Holz hat die Eigenschaft, Feuchtigkeit aufzunehmen und wieder abzugeben, muffiger Kellergeruch ist also ausgeschlossen, das Raumklima entsprechend gut, die Wände müssen auch nicht behandelt werden. Der Keller ist zudem in wenigen Tagen fertiggestellt und auch sofort bezugsfertig. Für Günther Wolff einer der größten Vorteile. „Betonkeller brauchen lange, bis sie vollends trocken sind.“Experten sprechen von bis zu neun Monaten.
Könnte ein Holzkeller also zukünftig Standard werden für das Bauen? Für Günther Wolff schon, für ihn passt der Werkstoff optimal in seine Philosophie, nur mit nachwachsenden Rohstoffen zu bauen. „Der Keller hat die CO2-Bilanz meiner Häuser immer verschlechtert“, sagt Wolff, der sich gelebte Nachhaltigkeit auf die Fahnen schreibt. „Wir setzen hier nur etwa die Hälfte der Masse im Vergleich zu einem Betonkeller ein und das Material ist nachwachsend“, erklärt er.

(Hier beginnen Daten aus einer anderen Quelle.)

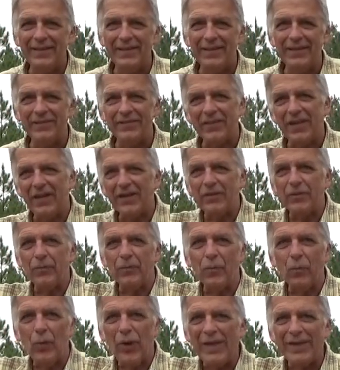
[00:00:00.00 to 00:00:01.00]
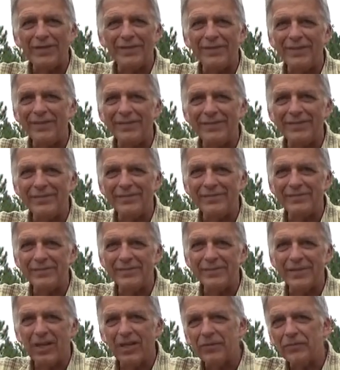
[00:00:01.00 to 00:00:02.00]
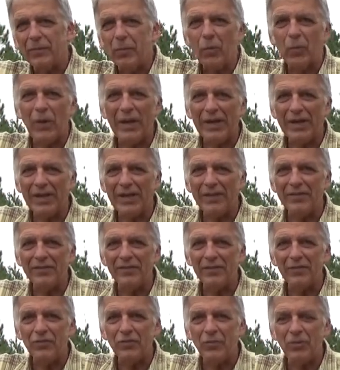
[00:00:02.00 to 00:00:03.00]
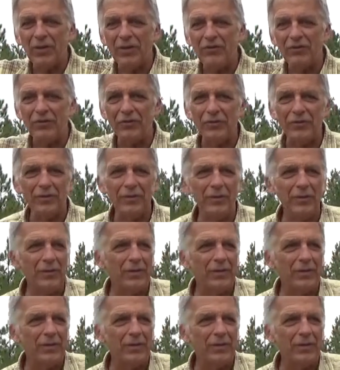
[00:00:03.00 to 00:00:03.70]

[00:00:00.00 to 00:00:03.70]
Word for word: it's kind of wet, kind of a wetland situation.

Gibt es auch Nachteile für den Bau eines Holzkellers? Nicht für den „Holzwurm“Günther Wolff, der findet, dass auch der Preis von 97 000 Euro für einen 170 Quadratmeter großen Keller gegenüber einem Betonkeller den Vergleich nicht scheuen muss. Eine Einschränkung muss er allerdings machen. „Wir können nur dort einen Holzkeller bauen, wo wir nicht mit aufsteigendem Grundwasser rechnen müssen. Ein Holzhaus mit Holzkeller würde schon bei einem Meter erhöhtem Grundwasserstand Auftrieb bekommen und aufschwimmen.“In allen anderen Fällen baut Günther Wolff aber auf Holz.